+++ RECORDS FOR THIS TASK

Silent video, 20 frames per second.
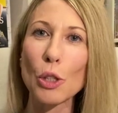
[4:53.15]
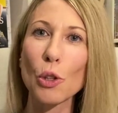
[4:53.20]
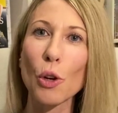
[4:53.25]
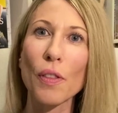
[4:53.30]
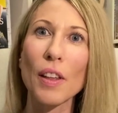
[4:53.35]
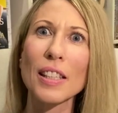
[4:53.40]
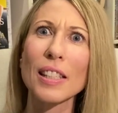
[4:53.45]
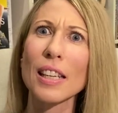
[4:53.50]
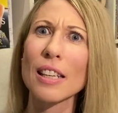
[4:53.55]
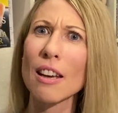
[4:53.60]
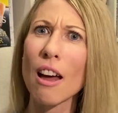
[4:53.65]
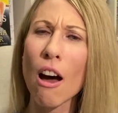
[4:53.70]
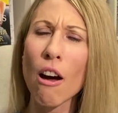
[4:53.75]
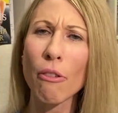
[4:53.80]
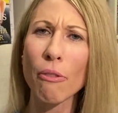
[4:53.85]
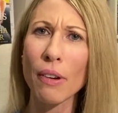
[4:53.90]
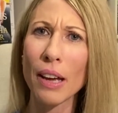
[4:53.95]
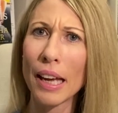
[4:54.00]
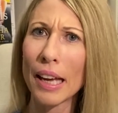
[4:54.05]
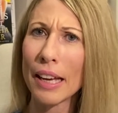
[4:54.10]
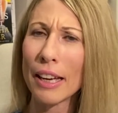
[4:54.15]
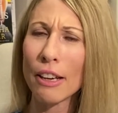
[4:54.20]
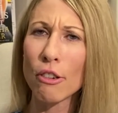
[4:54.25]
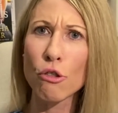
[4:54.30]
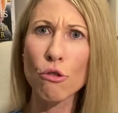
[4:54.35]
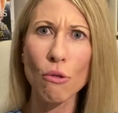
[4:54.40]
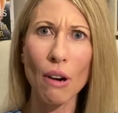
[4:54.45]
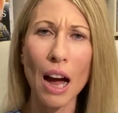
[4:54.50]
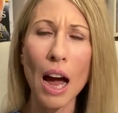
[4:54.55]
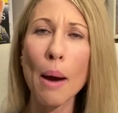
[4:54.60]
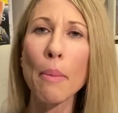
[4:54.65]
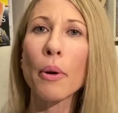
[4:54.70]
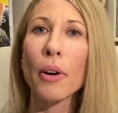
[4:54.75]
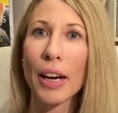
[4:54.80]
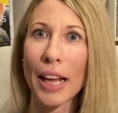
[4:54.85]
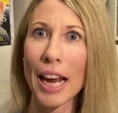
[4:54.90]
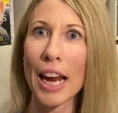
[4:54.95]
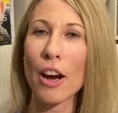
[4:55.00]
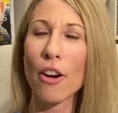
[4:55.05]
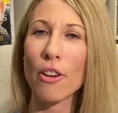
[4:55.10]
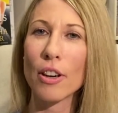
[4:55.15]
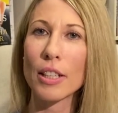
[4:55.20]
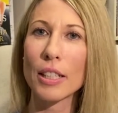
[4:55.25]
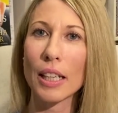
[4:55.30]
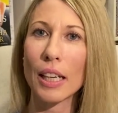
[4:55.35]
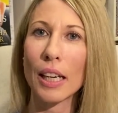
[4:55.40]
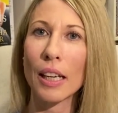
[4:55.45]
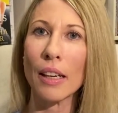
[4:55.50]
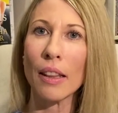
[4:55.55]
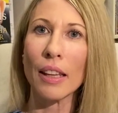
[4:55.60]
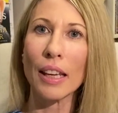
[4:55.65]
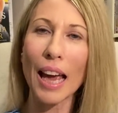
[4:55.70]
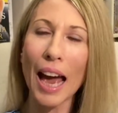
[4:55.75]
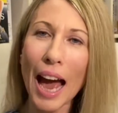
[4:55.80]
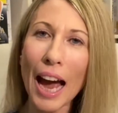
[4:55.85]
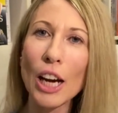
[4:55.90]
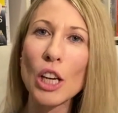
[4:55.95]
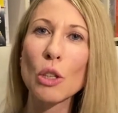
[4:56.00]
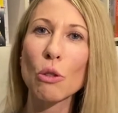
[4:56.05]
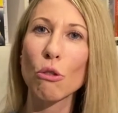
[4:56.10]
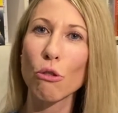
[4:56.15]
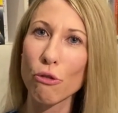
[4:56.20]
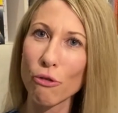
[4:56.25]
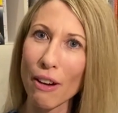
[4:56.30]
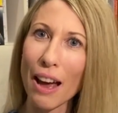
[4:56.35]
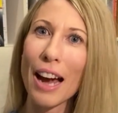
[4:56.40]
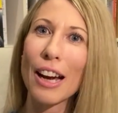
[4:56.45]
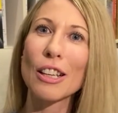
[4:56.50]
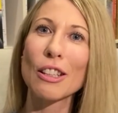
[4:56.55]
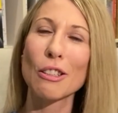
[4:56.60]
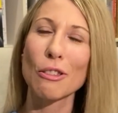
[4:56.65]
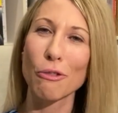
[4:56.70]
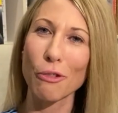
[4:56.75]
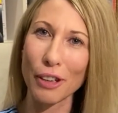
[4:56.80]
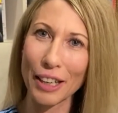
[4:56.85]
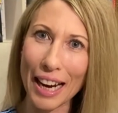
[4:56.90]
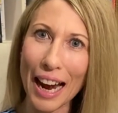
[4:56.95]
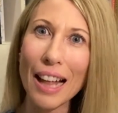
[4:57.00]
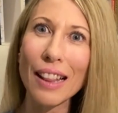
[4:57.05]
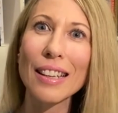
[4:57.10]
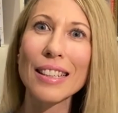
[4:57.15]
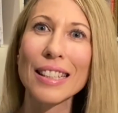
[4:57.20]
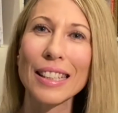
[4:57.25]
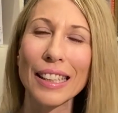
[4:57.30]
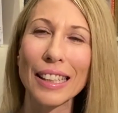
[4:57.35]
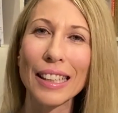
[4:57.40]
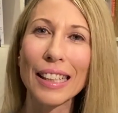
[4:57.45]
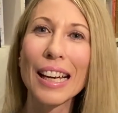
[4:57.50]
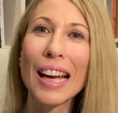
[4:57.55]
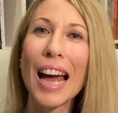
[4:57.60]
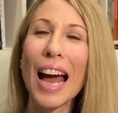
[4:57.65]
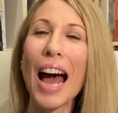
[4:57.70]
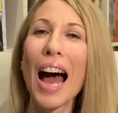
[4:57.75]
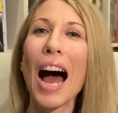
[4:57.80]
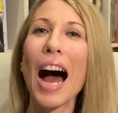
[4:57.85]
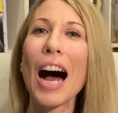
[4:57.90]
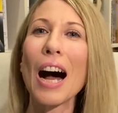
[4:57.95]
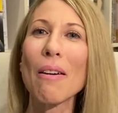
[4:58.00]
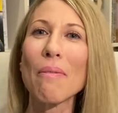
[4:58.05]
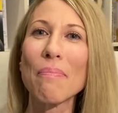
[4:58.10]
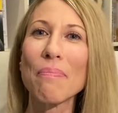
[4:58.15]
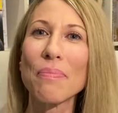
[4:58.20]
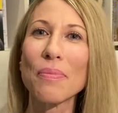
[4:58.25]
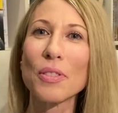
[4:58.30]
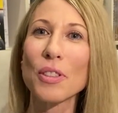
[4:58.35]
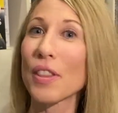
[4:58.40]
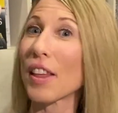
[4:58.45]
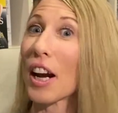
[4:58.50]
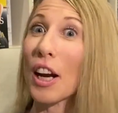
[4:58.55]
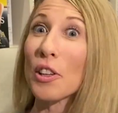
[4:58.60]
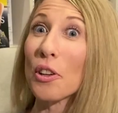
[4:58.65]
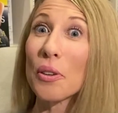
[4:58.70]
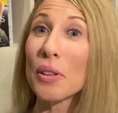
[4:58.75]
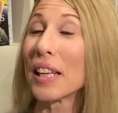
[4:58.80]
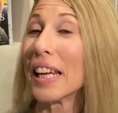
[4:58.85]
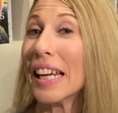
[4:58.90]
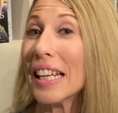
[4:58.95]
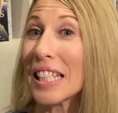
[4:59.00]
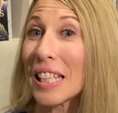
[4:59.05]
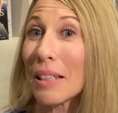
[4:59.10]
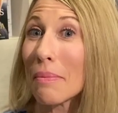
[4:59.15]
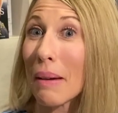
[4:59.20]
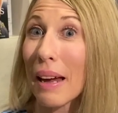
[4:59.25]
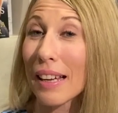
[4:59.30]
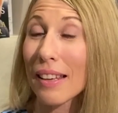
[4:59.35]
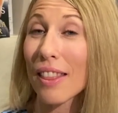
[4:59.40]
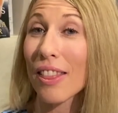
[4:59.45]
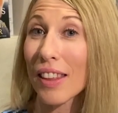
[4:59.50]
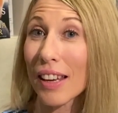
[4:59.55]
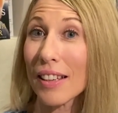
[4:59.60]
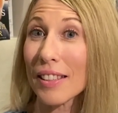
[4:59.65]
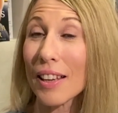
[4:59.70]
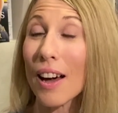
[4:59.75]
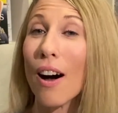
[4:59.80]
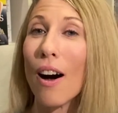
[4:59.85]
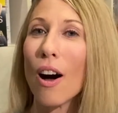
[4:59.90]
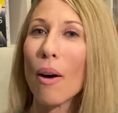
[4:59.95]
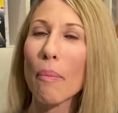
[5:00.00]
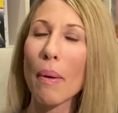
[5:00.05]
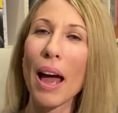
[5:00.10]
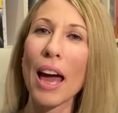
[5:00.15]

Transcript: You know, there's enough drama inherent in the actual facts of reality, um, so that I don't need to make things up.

++++++

● **REQUIREMENT**
The listing above must be retyped word for word, without the pictures.

● **TASK RESULT**
Silent video, 20 frames per second.
[4:53.15]
[4:53.20]
[4:53.25]
[4:53.30]
[4:53.35]
[4:53.40]
[4:53.45]
[4:53.50]
[4:53.55]
[4:53.60]
[4:53.65]
[4:53.70]
[4:53.75]
[4:53.80]
[4:53.85]
[4:53.90]
[4:53.95]
[4:54.00]
[4:54.05]
[4:54.10]
[4:54.15]
[4:54.20]
[4:54.25]
[4:54.30]
[4:54.35]
[4:54.40]
[4:54.45]
[4:54.50]
[4:54.55]
[4:54.60]
[4:54.65]
[4:54.70]
[4:54.75]
[4:54.80]
[4:54.85]
[4:54.90]
[4:54.95]
[4:55.00]
[4:55.05]
[4:55.10]
[4:55.15]
[4:55.20]
[4:55.25]
[4:55.30]
[4:55.35]
[4:55.40]
[4:55.45]
[4:55.50]
[4:55.55]
[4:55.60]
[4:55.65]
[4:55.70]
[4:55.75]
[4:55.80]
[4:55.85]
[4:55.90]
[4:55.95]
[4:56.00]
[4:56.05]
[4:56.10]
[4:56.15]
[4:56.20]
[4:56.25]
[4:56.30]
[4:56.35]
[4:56.40]
[4:56.45]
[4:56.50]
[4:56.55]
[4:56.60]
[4:56.65]
[4:56.70]
[4:56.75]
[4:56.80]
[4:56.85]
[4:56.90]
[4:56.95]
[4:57.00]
[4:57.05]
[4:57.10]
[4:57.15]
[4:57.20]
[4:57.25]
[4:57.30]
[4:57.35]
[4:57.40]
[4:57.45]
[4:57.50]
[4:57.55]
[4:57.60]
[4:57.65]
[4:57.70]
[4:57.75]
[4:57.80]
[4:57.85]
[4:57.90]
[4:57.95]
[4:58.00]
[4:58.05]
[4:58.10]
[4:58.15]
[4:58.20]
[4:58.25]
[4:58.30]
[4:58.35]
[4:58.40]
[4:58.45]
[4:58.50]
[4:58.55]
[4:58.60]
[4:58.65]
[4:58.70]
[4:58.75]
[4:58.80]
[4:58.85]
[4:58.90]
[4:58.95]
[4:59.00]
[4:59.05]
[4:59.10]
[4:59.15]
[4:59.20]
[4:59.25]
[4:59.30]
[4:59.35]
[4:59.40]
[4:59.45]
[4:59.50]
[4:59.55]
[4:59.60]
[4:59.65]
[4:59.70]
[4:59.75]
[4:59.80]
[4:59.85]
[4:59.90]
[4:59.95]
[5:00.00]
[5:00.05]
[5:00.10]
[5:00.15]

Transcript: You know, there's enough drama inherent in the actual facts of reality, um, so that I don't need to make things up.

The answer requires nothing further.